Özellikle Amerika Birleşik Devletleri, Rusya – Ukrayna Savaşı’nda resmen
tarafken İsrail – Filistin meselesinde, Gazze’de katledilen çocuklar için net
bir tavır sergilememiştir. Hatta BM toplantılarında alınan kararlarda hep ret oyu
kullanmıştır.
Bu
durum başta Amerika gibi devletlerin ve Birleşmiş Milletlerin ne derece adil ve
güvenilir olduğunun sorgulanması gerektiğini bir kez daha ortaya koymuştur.
Uygulanan bu çifte standart insanlık adına utanç vesikası olarak tarihe geçmiştir.

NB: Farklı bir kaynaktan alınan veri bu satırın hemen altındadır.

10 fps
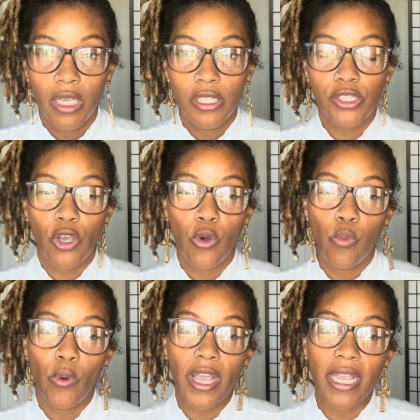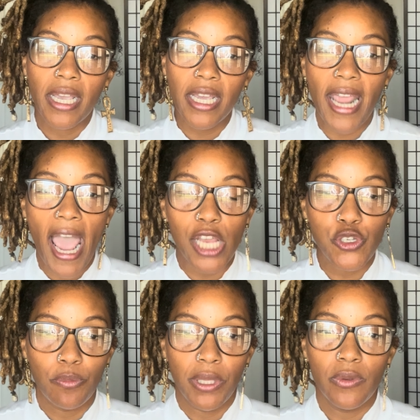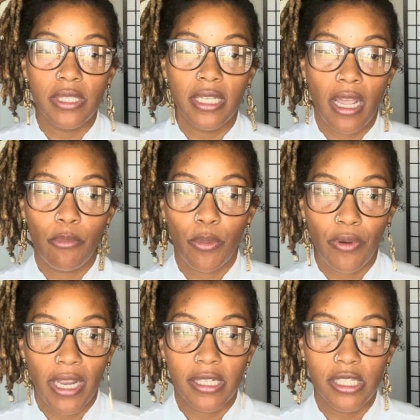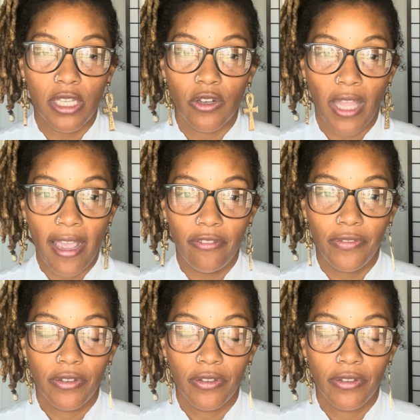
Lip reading: so what good attributes the number brings to your life?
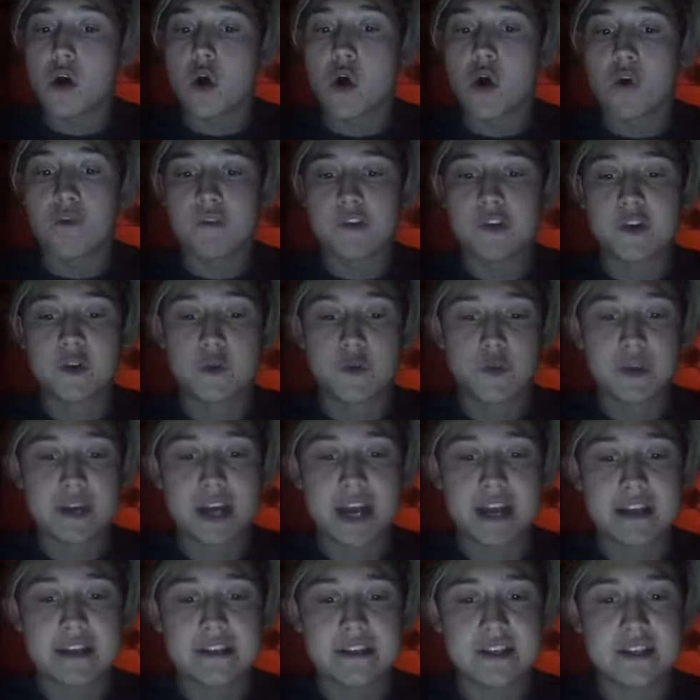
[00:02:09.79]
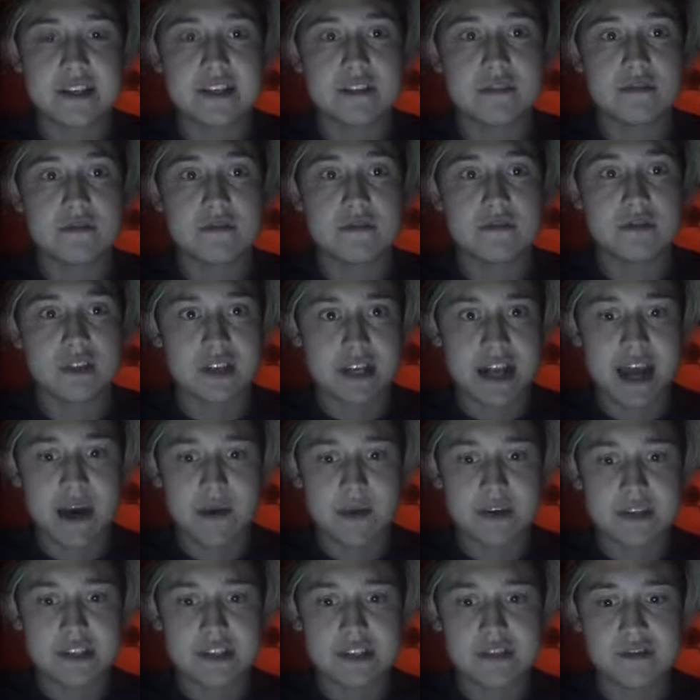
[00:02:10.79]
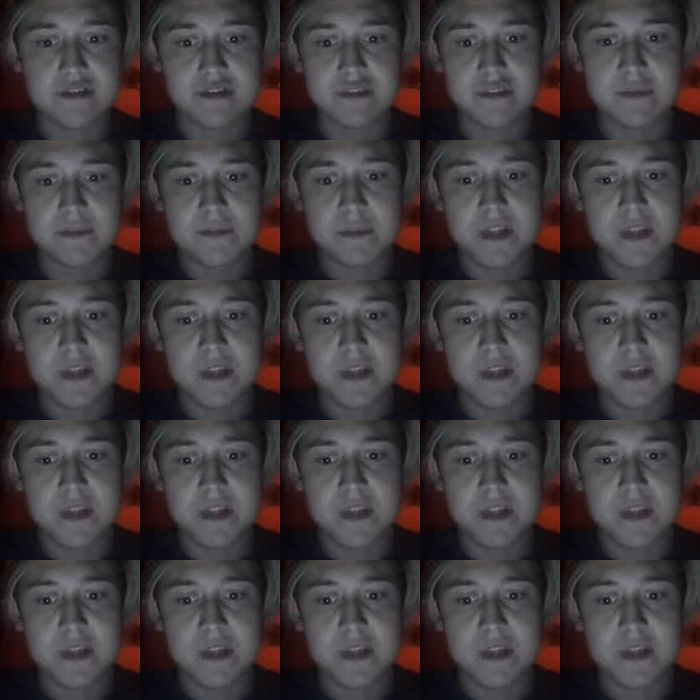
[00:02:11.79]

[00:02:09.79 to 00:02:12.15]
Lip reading: of creating the narrative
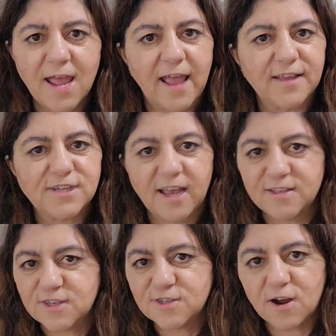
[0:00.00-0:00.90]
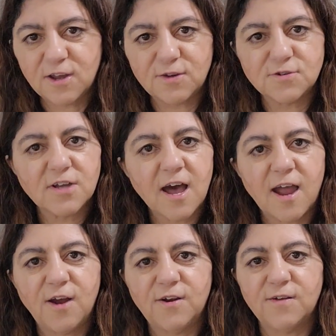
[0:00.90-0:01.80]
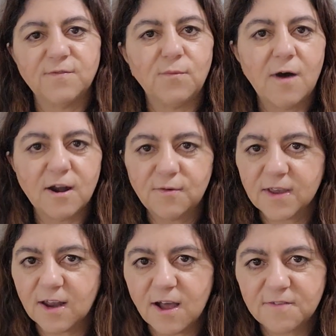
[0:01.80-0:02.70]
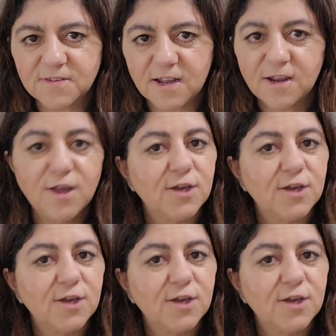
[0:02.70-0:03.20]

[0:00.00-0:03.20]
And chances are you're tired of watering it often,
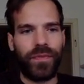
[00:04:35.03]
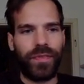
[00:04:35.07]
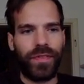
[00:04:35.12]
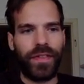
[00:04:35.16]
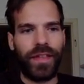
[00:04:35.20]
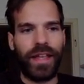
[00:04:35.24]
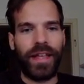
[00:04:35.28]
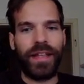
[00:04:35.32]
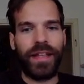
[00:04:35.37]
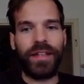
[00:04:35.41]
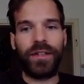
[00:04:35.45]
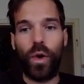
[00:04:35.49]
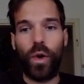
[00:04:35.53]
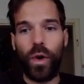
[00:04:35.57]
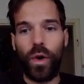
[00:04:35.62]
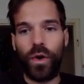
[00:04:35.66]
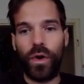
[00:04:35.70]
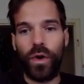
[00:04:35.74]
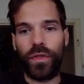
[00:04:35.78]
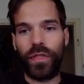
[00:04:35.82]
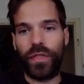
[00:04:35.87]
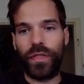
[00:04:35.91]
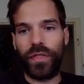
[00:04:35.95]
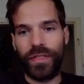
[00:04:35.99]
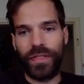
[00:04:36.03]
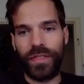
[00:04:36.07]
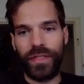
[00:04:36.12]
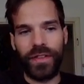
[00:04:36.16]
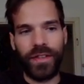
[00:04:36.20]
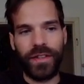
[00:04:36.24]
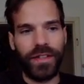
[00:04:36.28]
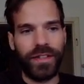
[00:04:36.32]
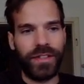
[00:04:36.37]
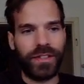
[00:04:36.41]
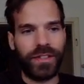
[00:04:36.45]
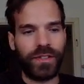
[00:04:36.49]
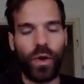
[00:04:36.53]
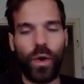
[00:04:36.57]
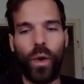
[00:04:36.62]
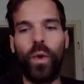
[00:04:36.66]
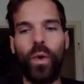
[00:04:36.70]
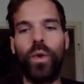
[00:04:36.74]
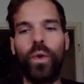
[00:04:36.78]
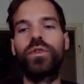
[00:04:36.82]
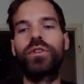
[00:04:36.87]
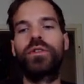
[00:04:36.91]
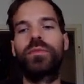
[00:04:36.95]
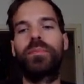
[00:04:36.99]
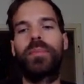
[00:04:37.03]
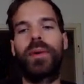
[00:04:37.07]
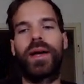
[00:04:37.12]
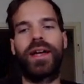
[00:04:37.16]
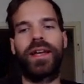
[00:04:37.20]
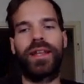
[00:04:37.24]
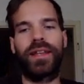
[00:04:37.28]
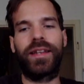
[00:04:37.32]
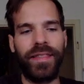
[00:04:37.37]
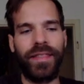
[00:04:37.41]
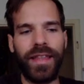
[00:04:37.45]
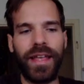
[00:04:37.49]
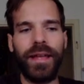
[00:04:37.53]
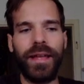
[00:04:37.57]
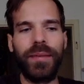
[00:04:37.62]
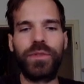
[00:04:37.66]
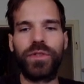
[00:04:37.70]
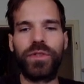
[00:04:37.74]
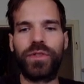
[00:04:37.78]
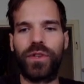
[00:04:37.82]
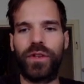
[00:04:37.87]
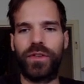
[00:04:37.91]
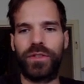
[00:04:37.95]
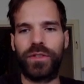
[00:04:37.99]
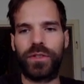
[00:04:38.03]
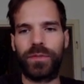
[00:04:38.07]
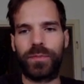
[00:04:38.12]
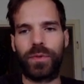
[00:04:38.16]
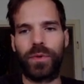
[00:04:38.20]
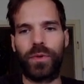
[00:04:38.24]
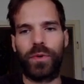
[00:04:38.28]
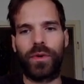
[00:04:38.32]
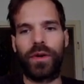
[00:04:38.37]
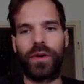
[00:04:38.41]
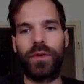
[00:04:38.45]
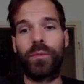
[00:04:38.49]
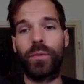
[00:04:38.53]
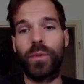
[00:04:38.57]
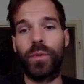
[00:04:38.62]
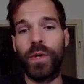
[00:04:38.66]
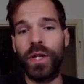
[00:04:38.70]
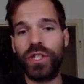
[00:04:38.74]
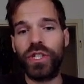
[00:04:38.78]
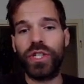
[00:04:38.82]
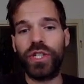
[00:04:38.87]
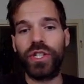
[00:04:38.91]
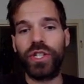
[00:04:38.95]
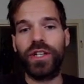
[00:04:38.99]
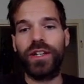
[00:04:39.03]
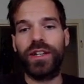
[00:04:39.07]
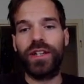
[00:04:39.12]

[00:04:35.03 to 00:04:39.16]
it is owned by the name service program, which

Üstelik BM Milletler haricinde Güney Afrika’nın açtığı soykırım davasında
Uluslararası Adalet Divanı, İsrail’in Gazze’deki askeri operasyonlarını
durdurması gerektiği ile ilgili hüküm verirken yine de hüküm uygulanmamış ve
uluslararası toplum Filistin konusunda işlevsiz kalmıştır.
İsrail
ne BM Tasarısı Kararlarını ne de Uluslararası Adalet Divanı kararlarını
uygulamayarak uluslararası hukuku da hiçe saydığını göstermiştir. Böylece
Dünya’nın gözü önünde yapılan katliamlar ve soykırım süreci İsrail’in hukuk
tanımazlığı ile birlikte devam etmektedir. Ne yazık ki Batı Medyası ve
devletleri bu hukuksuzluğa da ses çıkarmamakla bu katliamlara ortak
olmaktadırlar.
Aynı
tutumu Ukrayna meselesinde takınmayan en başta Batı medyası ve devletlerine şu
soruyu sormak gereklidir. “Vicdan
coğrafi midir?”
Yine
bu kadar Müslüman ülke varken ve kardeşleri Filistin’de katledilirken “Rahat
uyumak caiz midir?”
Bu
soruların cevaplarının hakkaniyetle verildiği gün Filistin’in kurtulduğu
gündür.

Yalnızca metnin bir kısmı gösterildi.